■ ACTION ITEM
Print all entries below exactly, without images.

■ DATA EXCERPTS

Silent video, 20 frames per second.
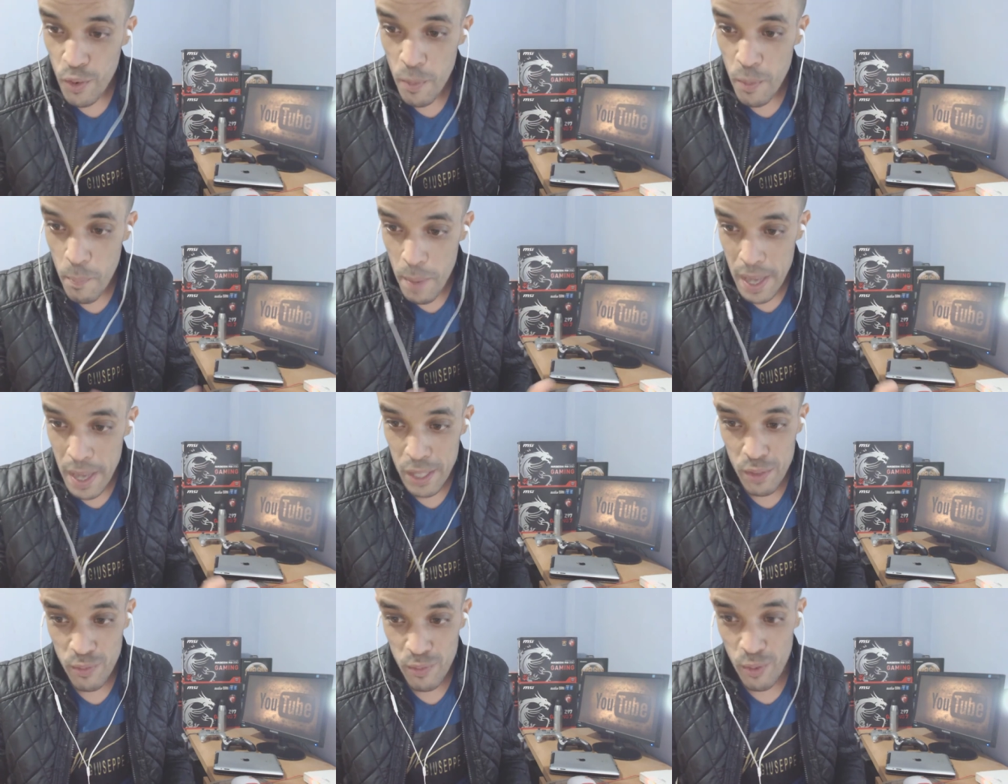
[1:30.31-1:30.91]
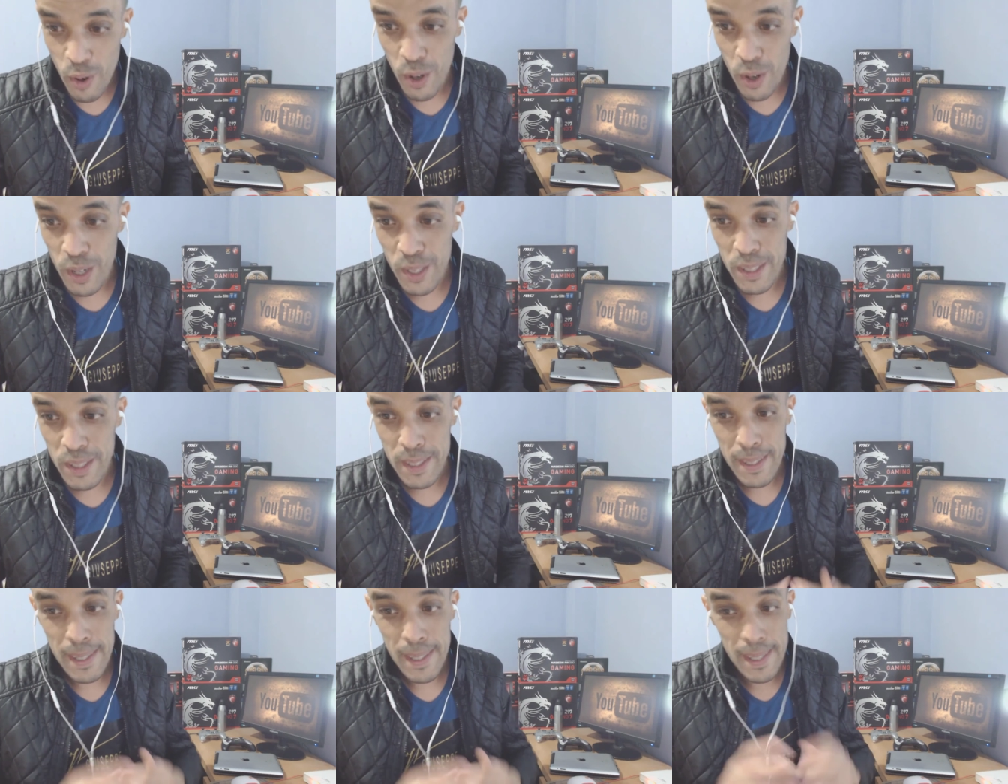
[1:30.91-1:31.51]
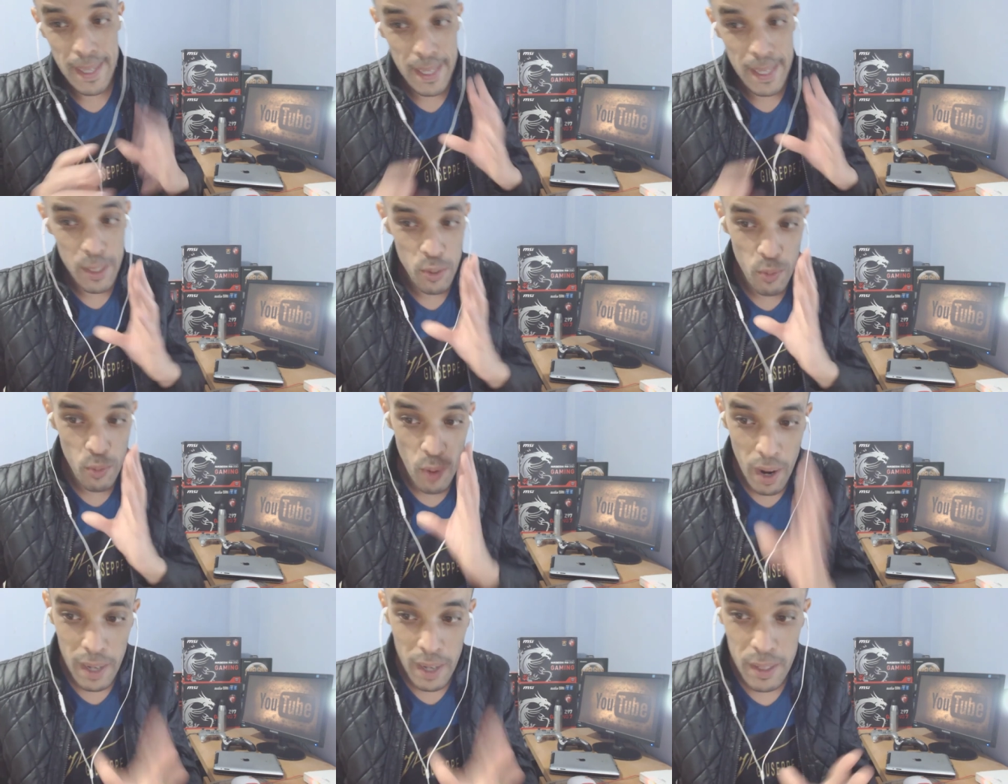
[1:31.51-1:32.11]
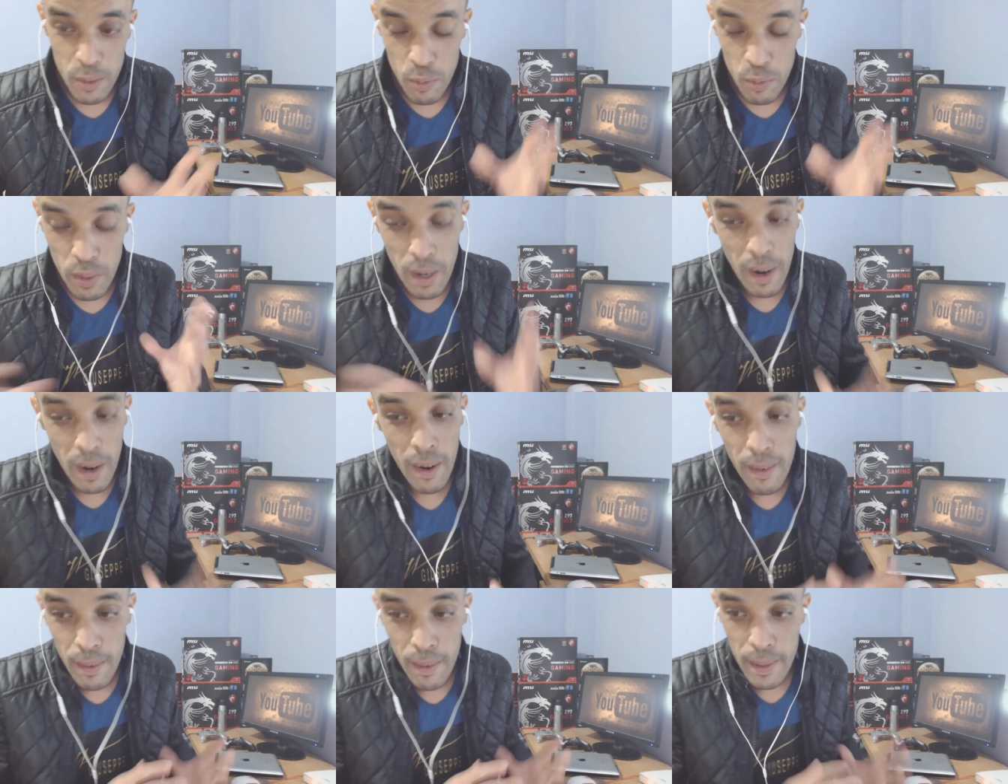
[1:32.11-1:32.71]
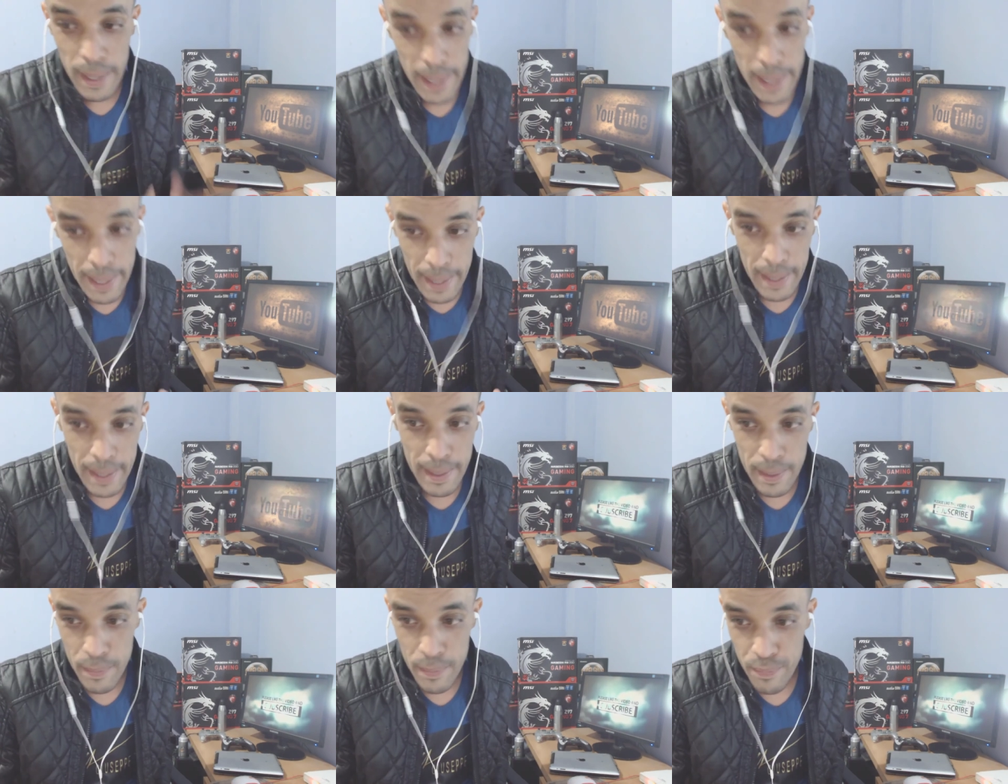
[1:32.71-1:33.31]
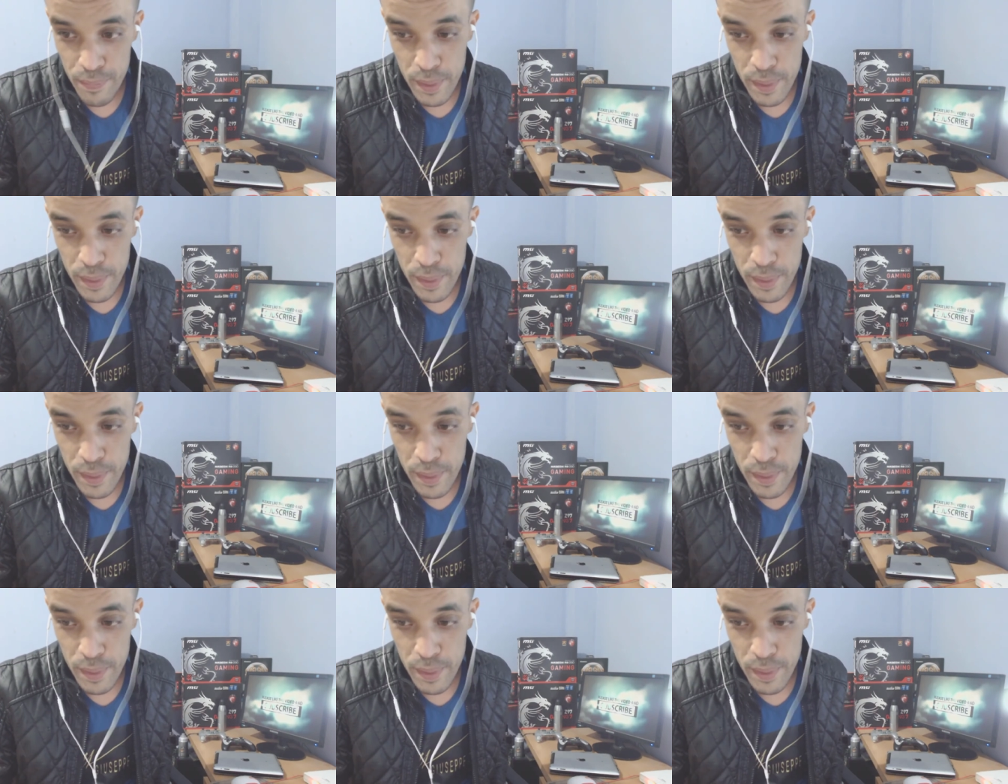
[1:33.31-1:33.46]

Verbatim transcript: for the best voice this what we are here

■ REPLY
Silent video, 20 frames per second.
[1:30.31-1:30.91]
[1:30.91-1:31.51]
[1:31.51-1:32.11]
[1:32.11-1:32.71]
[1:32.71-1:33.31]
[1:33.31-1:33.46]

Verbatim transcript: for the best voice this what we are here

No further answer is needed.